LA FOTOCOPIATRICE NON FUNZIONA

Il giretto, intanto, è cominciato assistendo al seguente dialogo fra impiegate di studi avvocatizi. “Stai facendo le fotocopie?”. “Ci sto provando”. Ma la fotocopiatrice non funziona? “C’è qualcosa che funziona in questo Tribunale?”. Sicché, dopo aver consumato una carriera a scrivere di stampanti senza carta, ipotesi di computer in perenne tilt e dibattimenti rinviati per difetto di notifica, in tanti anni non è cambiato niente. Ne coltivavo l’atroce sospetto, ma vedersi brutalmente sbattuta in faccia la conferma subito all’approccio è stata dura.
Avendo il punto di riferimento in una bionda segretaria d’assoluto affidamento, che all’epoca verbalizzava manualmente gli interrogatori del mitico dott. Avella ai pentiti di terrorismo, ora – penso – salgo da lei. Alla stanza 200 e rotti, la gentile signora – che, in confidenza, m’avrebbe poi svelato il suo avvelenato pensiero nei confronti dell’ex ministra Fornero, rea di non averla ancora lasciata andare in pensione – stava alle prese con l’invio di una notifica informatica. Se fosse stato per lei, l’avrebbe sicuramente mandata via ufficiale giudiziario. Soluzione rigorosamente proibita.
Come i disagi, comunque, anche la cortesia e la buona volontà del personale è rimasta immutata. Introdotto dalla mia amica, con la cancelliera della Corte d’Assise sono venuto al dunque. La partecipazione alle udienze come funzionerà per i giornalisti? Massima disponibilità, davvero. La cancelliera – che s’è pure consultata con la dott.ssa Bettoja – m’ha dato l’impressione di non nascondersi che la gestione della patente bollente di cui sopra sarà tutt’altro che agevole. E infatti le idee non sono ancora granché chiare.

E SE IL PROCESSO BOSSETTI SI FACESSE ALTROVE?
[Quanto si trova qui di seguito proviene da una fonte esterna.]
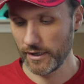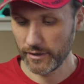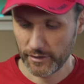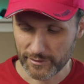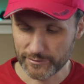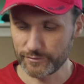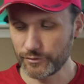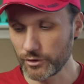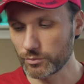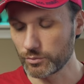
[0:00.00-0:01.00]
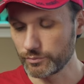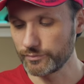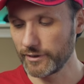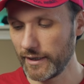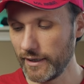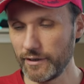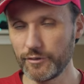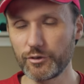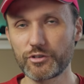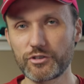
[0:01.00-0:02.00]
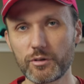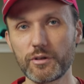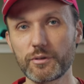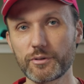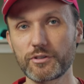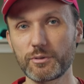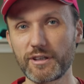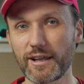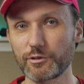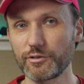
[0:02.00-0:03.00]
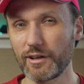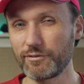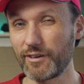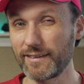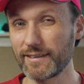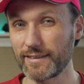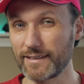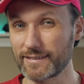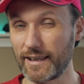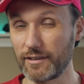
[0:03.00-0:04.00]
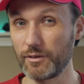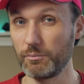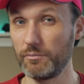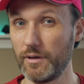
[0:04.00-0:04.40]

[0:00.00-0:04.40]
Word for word: you know, if you're, if you're serious about cinematography, I find that that's kind of a,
Vorrei fornire il mio piccolo contributo. Questo è un procedimento che, nei giorni cruciali, richiamerà operatori dell’informazione non solo da tutt’Italia. Se i cronisti tradizionali, quelli con penna e taccuino, sono quasi spariti, il vero problema è rappresentato dalle troupes televisive, i cui componenti si muovono in ordine sparso a bordo di pullmini e furgoni. Proprio i mezzi di trasporto costituiscono l’impiccio da risolvere con precedenza assoluta. Via Borfuro e adiacenze mi pare zona troppo angusta. I camioncini dove parcheggiano?
Ai tempi del processone a Prima Linea (sentenza estate 1981), la Corte si spostò a via Gleno, in un grande spazio ricavato dentro al carcere. Altra problematica, naturalmente. Tuttavia spostarsi si può. Un’ipotesi non potrebbe essere la vecchia aula d’Assise, proprio a piazza Dante, dove i pullmini fermi lì non procurerebbero eccessivo fastidio? Un’aula solenne, prestigiosa, oltretutto. Anche grande, una volta ottimizzato lo spazio. Sì, perché – sebbene si stia pensando a una soluzione per ospitare i giornalisti in un salone dotato di maxischermo – più rappresentanti dell’informazione potranno accedere personalmente all’aula del dibattimento e meglio sarà. Una cronaca che rappresenti non solo gli aspetti tecnici ma anche i lati umani di una vicenda così delicata non può prescindere dal contatto diretto con la scena del dibattimento.